Exercise description: This exercise calls for an exact transcription. Set down every record below.

(Beginning of Material for this exercise)

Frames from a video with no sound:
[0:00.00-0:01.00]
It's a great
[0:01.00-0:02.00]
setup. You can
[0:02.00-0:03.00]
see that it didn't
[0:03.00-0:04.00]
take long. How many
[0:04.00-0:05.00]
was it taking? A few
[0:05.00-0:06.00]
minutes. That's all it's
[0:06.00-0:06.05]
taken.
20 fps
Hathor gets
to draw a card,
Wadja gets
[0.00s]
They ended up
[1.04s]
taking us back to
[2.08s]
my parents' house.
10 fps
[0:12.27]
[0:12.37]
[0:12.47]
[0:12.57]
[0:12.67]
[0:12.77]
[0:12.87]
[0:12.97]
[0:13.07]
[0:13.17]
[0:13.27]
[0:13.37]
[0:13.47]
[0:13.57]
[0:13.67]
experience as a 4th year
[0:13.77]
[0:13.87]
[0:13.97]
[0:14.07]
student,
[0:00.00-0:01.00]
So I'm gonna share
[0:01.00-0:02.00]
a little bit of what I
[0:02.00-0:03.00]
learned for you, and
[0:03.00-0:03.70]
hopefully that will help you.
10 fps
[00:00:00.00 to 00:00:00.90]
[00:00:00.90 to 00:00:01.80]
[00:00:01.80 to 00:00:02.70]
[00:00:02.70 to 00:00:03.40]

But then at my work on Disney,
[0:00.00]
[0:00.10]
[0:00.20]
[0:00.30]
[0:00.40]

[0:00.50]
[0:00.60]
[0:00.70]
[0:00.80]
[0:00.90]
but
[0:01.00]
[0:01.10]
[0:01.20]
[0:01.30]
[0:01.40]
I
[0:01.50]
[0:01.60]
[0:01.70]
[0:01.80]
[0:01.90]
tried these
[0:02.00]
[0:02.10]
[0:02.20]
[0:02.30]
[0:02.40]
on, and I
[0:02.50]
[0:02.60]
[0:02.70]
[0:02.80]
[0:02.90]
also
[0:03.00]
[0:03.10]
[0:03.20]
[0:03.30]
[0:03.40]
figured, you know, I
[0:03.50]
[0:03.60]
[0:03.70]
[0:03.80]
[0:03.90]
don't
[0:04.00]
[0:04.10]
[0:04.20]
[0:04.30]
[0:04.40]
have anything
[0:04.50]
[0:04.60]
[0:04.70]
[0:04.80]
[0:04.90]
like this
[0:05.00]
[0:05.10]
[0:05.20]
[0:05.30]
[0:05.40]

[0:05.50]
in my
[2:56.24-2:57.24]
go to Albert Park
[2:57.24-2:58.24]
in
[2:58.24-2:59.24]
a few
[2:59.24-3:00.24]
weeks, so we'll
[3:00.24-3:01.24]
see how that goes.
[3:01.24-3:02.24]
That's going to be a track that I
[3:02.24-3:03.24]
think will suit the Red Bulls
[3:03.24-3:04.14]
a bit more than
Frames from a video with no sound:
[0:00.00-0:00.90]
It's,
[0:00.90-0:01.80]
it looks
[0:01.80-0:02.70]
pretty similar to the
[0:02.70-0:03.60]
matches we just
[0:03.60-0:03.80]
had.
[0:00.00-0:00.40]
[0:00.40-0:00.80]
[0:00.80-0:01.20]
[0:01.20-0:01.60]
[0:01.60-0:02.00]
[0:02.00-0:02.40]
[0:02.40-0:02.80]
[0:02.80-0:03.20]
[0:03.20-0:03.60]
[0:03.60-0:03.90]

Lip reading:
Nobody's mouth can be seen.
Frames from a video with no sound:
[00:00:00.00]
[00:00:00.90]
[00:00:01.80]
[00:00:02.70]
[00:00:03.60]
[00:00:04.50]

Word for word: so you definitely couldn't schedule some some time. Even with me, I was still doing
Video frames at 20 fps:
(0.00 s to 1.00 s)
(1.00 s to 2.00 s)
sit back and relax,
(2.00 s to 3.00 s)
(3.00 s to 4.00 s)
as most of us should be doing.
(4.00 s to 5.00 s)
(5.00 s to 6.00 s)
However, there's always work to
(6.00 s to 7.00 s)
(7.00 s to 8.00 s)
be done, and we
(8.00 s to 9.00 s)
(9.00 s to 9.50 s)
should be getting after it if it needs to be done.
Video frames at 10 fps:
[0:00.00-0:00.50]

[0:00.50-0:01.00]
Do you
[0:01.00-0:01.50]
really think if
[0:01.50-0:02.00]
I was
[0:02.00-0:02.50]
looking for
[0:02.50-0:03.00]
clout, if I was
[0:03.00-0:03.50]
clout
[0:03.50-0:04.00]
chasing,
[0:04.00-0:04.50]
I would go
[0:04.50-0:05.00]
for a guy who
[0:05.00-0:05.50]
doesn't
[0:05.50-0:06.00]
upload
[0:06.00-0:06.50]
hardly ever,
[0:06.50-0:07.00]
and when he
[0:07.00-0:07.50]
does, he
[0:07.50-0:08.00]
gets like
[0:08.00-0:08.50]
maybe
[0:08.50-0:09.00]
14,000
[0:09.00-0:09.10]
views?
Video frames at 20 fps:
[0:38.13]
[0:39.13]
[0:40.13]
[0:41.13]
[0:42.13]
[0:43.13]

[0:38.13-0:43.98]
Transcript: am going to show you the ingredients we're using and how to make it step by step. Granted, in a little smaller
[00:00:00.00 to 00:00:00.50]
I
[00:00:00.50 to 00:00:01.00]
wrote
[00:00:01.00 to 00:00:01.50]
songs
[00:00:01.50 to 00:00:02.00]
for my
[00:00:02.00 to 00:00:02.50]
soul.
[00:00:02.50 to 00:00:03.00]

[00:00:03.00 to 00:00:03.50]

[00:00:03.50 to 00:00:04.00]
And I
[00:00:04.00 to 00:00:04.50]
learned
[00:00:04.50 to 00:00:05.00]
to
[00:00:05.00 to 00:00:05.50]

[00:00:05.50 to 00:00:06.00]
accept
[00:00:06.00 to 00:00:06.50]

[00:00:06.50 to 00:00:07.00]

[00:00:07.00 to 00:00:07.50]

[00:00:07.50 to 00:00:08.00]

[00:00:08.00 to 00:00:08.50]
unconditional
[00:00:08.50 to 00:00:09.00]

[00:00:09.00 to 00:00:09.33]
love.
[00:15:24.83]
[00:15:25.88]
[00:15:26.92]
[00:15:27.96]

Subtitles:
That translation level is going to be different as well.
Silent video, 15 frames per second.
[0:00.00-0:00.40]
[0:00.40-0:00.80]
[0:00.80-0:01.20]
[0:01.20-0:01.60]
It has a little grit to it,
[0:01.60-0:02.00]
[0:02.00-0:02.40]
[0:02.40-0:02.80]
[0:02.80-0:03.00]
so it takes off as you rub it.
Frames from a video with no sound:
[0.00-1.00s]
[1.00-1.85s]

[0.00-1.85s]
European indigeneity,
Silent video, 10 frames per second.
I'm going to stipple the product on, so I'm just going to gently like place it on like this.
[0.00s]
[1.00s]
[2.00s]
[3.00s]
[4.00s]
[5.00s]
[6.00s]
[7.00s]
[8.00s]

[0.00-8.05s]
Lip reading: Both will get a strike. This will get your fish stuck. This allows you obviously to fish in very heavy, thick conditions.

(End of Material for this exercise)

Result for this exercise:
Frames from a video with no sound:
[0:00.00-0:01.00]
It's a great
[0:01.00-0:02.00]
setup. You can
[0:02.00-0:03.00]
see that it didn't
[0:03.00-0:04.00]
take long. How many
[0:04.00-0:05.00]
was it taking? A few
[0:05.00-0:06.00]
minutes. That's all it's
[0:06.00-0:06.05]
taken.
20 fps
Hathor gets
to draw a card,
Wadja gets
[0.00s]
They ended up
[1.04s]
taking us back to
[2.08s]
my parents' house.
10 fps
[0:12.27]
[0:12.37]
[0:12.47]
[0:12.57]
[0:12.67]
[0:12.77]
[0:12.87]
[0:12.97]
[0:13.07]
[0:13.17]
[0:13.27]
[0:13.37]
[0:13.47]
[0:13.57]
[0:13.67]
experience as a 4th year
[0:13.77]
[0:13.87]
[0:13.97]
[0:14.07]
student,
[0:00.00-0:01.00]
So I'm gonna share
[0:01.00-0:02.00]
a little bit of what I
[0:02.00-0:03.00]
learned for you, and
[0:03.00-0:03.70]
hopefully that will help you.
10 fps
[00:00:00.00 to 00:00:00.90]
[00:00:00.90 to 00:00:01.80]
[00:00:01.80 to 00:00:02.70]
[00:00:02.70 to 00:00:03.40]

But then at my work on Disney,
[0:00.00]
[0:00.10]
[0:00.20]
[0:00.30]
[0:00.40]

[0:00.50]
[0:00.60]
[0:00.70]
[0:00.80]
[0:00.90]
but
[0:01.00]
[0:01.10]
[0:01.20]
[0:01.30]
[0:01.40]
I
[0:01.50]
[0:01.60]
[0:01.70]
[0:01.80]
[0:01.90]
tried these
[0:02.00]
[0:02.10]
[0:02.20]
[0:02.30]
[0:02.40]
on, and I
[0:02.50]
[0:02.60]
[0:02.70]
[0:02.80]
[0:02.90]
also
[0:03.00]
[0:03.10]
[0:03.20]
[0:03.30]
[0:03.40]
figured, you know, I
[0:03.50]
[0:03.60]
[0:03.70]
[0:03.80]
[0:03.90]
don't
[0:04.00]
[0:04.10]
[0:04.20]
[0:04.30]
[0:04.40]
have anything
[0:04.50]
[0:04.60]
[0:04.70]
[0:04.80]
[0:04.90]
like this
[0:05.00]
[0:05.10]
[0:05.20]
[0:05.30]
[0:05.40]

[0:05.50]
in my
[2:56.24-2:57.24]
go to Albert Park
[2:57.24-2:58.24]
in
[2:58.24-2:59.24]
a few
[2:59.24-3:00.24]
weeks, so we'll
[3:00.24-3:01.24]
see how that goes.
[3:01.24-3:02.24]
That's going to be a track that I
[3:02.24-3:03.24]
think will suit the Red Bulls
[3:03.24-3:04.14]
a bit more than
Frames from a video with no sound:
[0:00.00-0:00.90]
It's,
[0:00.90-0:01.80]
it looks
[0:01.80-0:02.70]
pretty similar to the
[0:02.70-0:03.60]
matches we just
[0:03.60-0:03.80]
had.
[0:00.00-0:00.40]
[0:00.40-0:00.80]
[0:00.80-0:01.20]
[0:01.20-0:01.60]
[0:01.60-0:02.00]
[0:02.00-0:02.40]
[0:02.40-0:02.80]
[0:02.80-0:03.20]
[0:03.20-0:03.60]
[0:03.60-0:03.90]

Lip reading:
Nobody's mouth can be seen.
Frames from a video with no sound:
[00:00:00.00]
[00:00:00.90]
[00:00:01.80]
[00:00:02.70]
[00:00:03.60]
[00:00:04.50]

Word for word: so you definitely couldn't schedule some some time. Even with me, I was still doing
Video frames at 20 fps:
(0.00 s to 1.00 s)
(1.00 s to 2.00 s)
sit back and relax,
(2.00 s to 3.00 s)
(3.00 s to 4.00 s)
as most of us should be doing.
(4.00 s to 5.00 s)
(5.00 s to 6.00 s)
However, there's always work to
(6.00 s to 7.00 s)
(7.00 s to 8.00 s)
be done, and we
(8.00 s to 9.00 s)
(9.00 s to 9.50 s)
should be getting after it if it needs to be done.
Video frames at 10 fps:
[0:00.00-0:00.50]

[0:00.50-0:01.00]
Do you
[0:01.00-0:01.50]
really think if
[0:01.50-0:02.00]
I was
[0:02.00-0:02.50]
looking for
[0:02.50-0:03.00]
clout, if I was
[0:03.00-0:03.50]
clout
[0:03.50-0:04.00]
chasing,
[0:04.00-0:04.50]
I would go
[0:04.50-0:05.00]
for a guy who
[0:05.00-0:05.50]
doesn't
[0:05.50-0:06.00]
upload
[0:06.00-0:06.50]
hardly ever,
[0:06.50-0:07.00]
and when he
[0:07.00-0:07.50]
does, he
[0:07.50-0:08.00]
gets like
[0:08.00-0:08.50]
maybe
[0:08.50-0:09.00]
14,000
[0:09.00-0:09.10]
views?
Video frames at 20 fps:
[0:38.13]
[0:39.13]
[0:40.13]
[0:41.13]
[0:42.13]
[0:43.13]

[0:38.13-0:43.98]
Transcript: am going to show you the ingredients we're using and how to make it step by step. Granted, in a little smaller
[00:00:00.00 to 00:00:00.50]
I
[00:00:00.50 to 00:00:01.00]
wrote
[00:00:01.00 to 00:00:01.50]
songs
[00:00:01.50 to 00:00:02.00]
for my
[00:00:02.00 to 00:00:02.50]
soul.
[00:00:02.50 to 00:00:03.00]

[00:00:03.00 to 00:00:03.50]

[00:00:03.50 to 00:00:04.00]
And I
[00:00:04.00 to 00:00:04.50]
learned
[00:00:04.50 to 00:00:05.00]
to
[00:00:05.00 to 00:00:05.50]

[00:00:05.50 to 00:00:06.00]
accept
[00:00:06.00 to 00:00:06.50]

[00:00:06.50 to 00:00:07.00]

[00:00:07.00 to 00:00:07.50]

[00:00:07.50 to 00:00:08.00]

[00:00:08.00 to 00:00:08.50]
unconditional
[00:00:08.50 to 00:00:09.00]

[00:00:09.00 to 00:00:09.33]
love.
[00:15:24.83]
[00:15:25.88]
[00:15:26.92]
[00:15:27.96]

Subtitles:
That translation level is going to be different as well.
Silent video, 15 frames per second.
[0:00.00-0:00.40]
[0:00.40-0:00.80]
[0:00.80-0:01.20]
[0:01.20-0:01.60]
It has a little grit to it,
[0:01.60-0:02.00]
[0:02.00-0:02.40]
[0:02.40-0:02.80]
[0:02.80-0:03.00]
so it takes off as you rub it.
Frames from a video with no sound:
[0.00-1.00s]
[1.00-1.85s]

[0.00-1.85s]
European indigeneity,
Silent video, 10 frames per second.
I'm going to stipple the product on, so I'm just going to gently like place it on like this.
[0.00s]
[1.00s]
[2.00s]
[3.00s]
[4.00s]
[5.00s]
[6.00s]
[7.00s]
[8.00s]

[0.00-8.05s]
Lip reading: Both will get a strike. This will get your fish stuck. This allows you obviously to fish in very heavy, thick conditions.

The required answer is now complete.